:: Materials provided ::
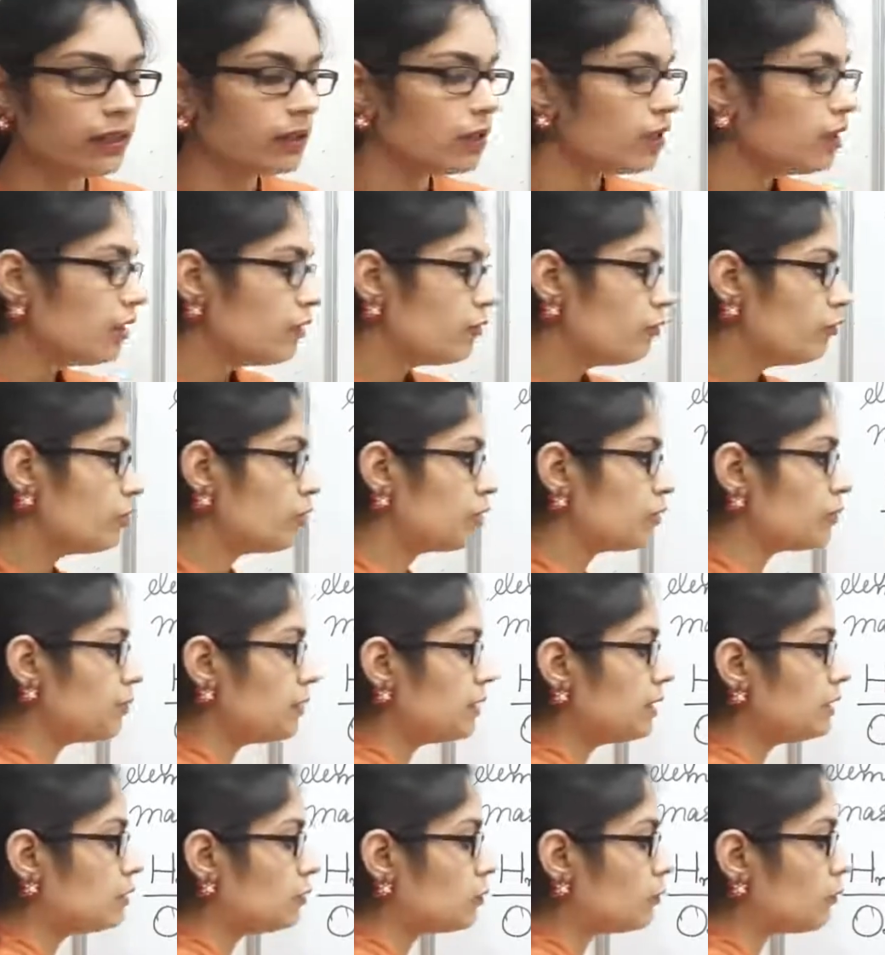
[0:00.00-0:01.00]
which means
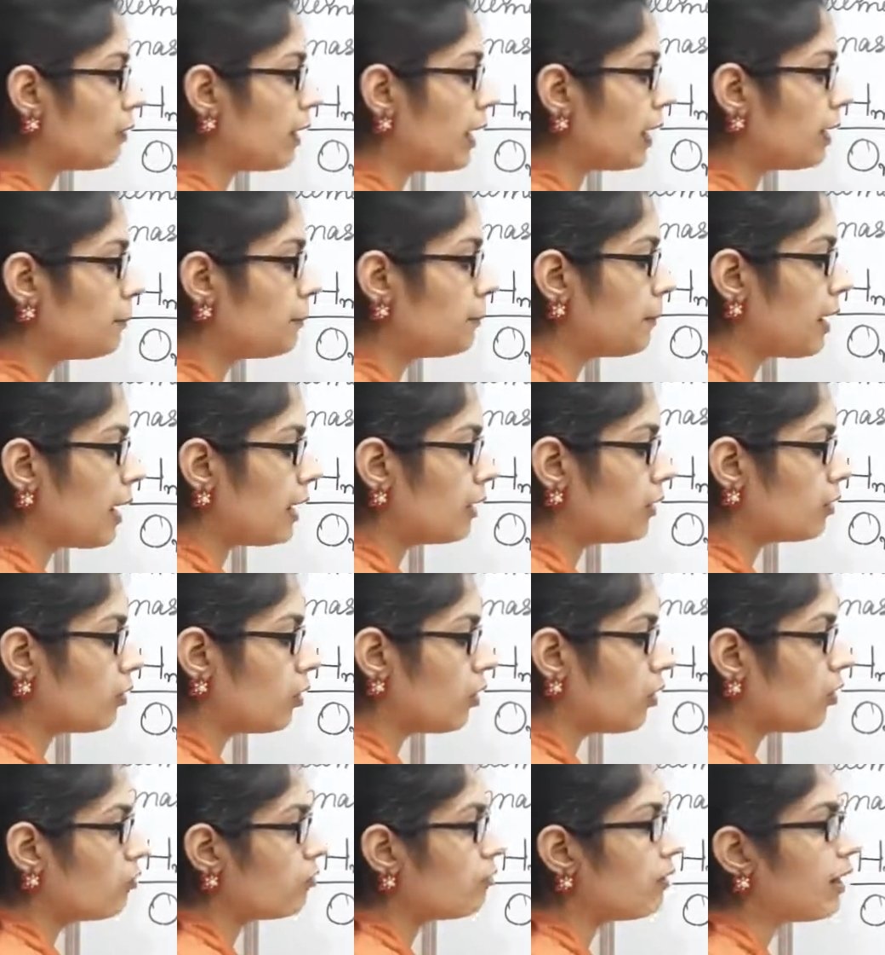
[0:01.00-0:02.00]
1 part of
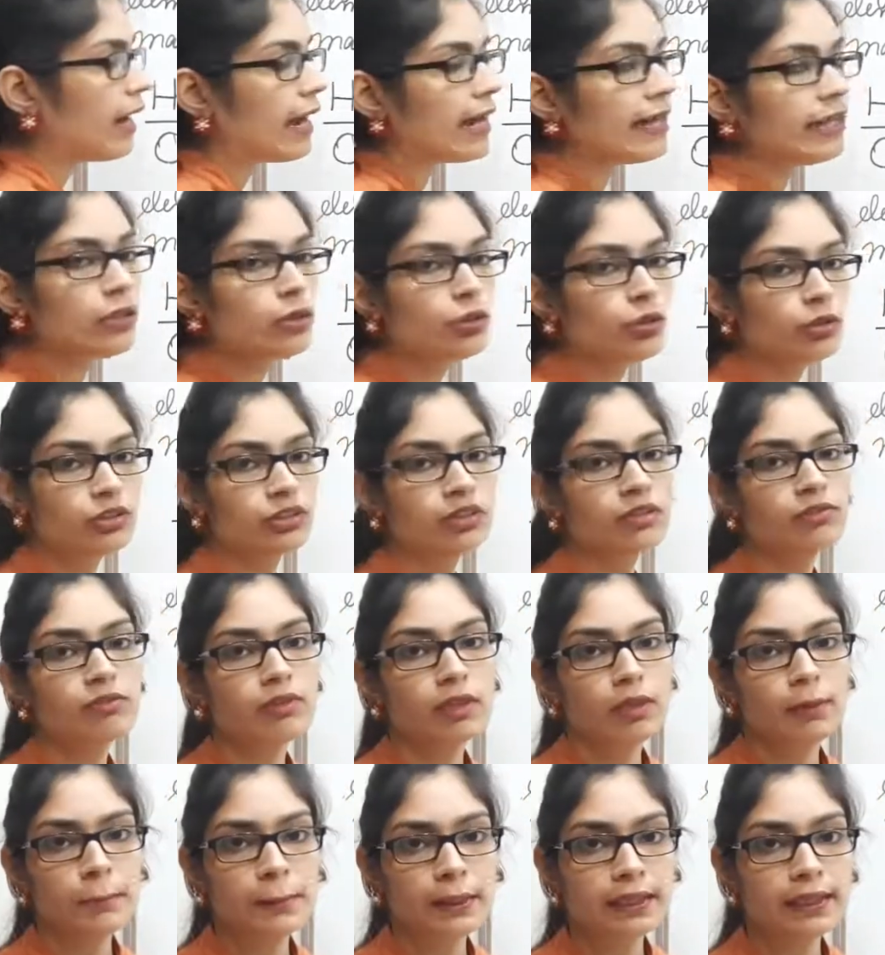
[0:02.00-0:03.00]
hydrogen will
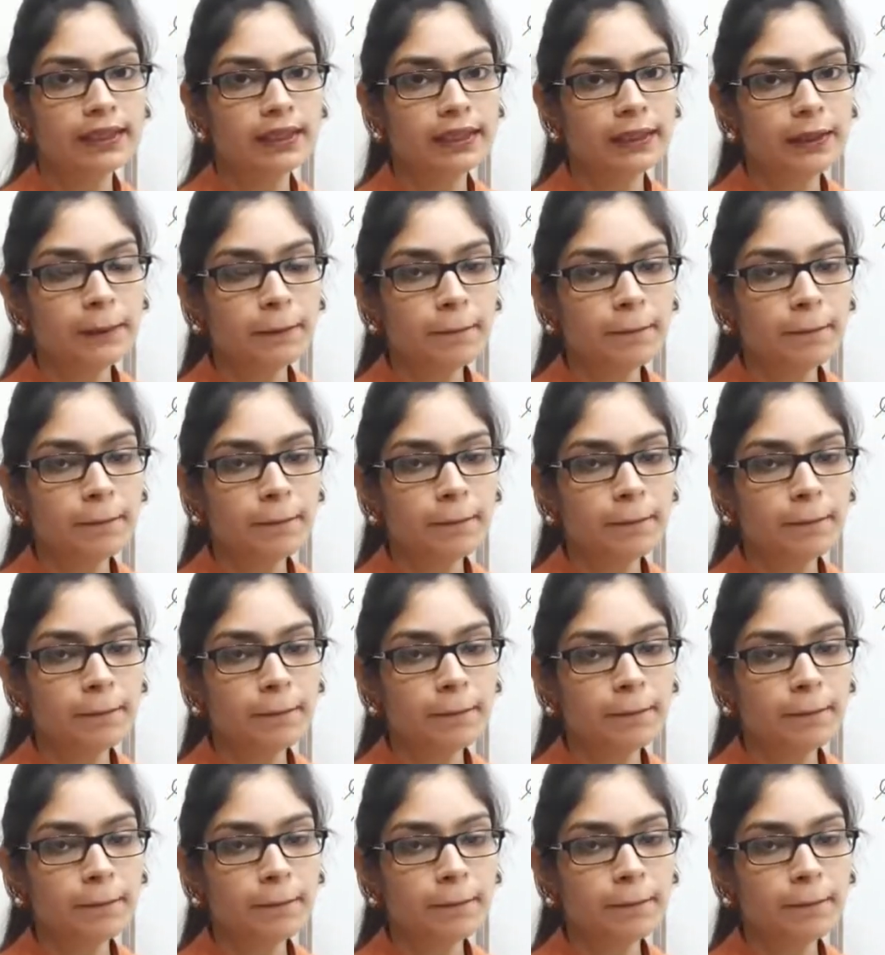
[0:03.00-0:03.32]
be there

:: Task requirements ::
Would you transcribe all of the entries above exactly, minus the images?

:: Task answer ::
[0:00.00-0:01.00]
which means
[0:01.00-0:02.00]
1 part of
[0:02.00-0:03.00]
hydrogen will
[0:03.00-0:03.32]
be there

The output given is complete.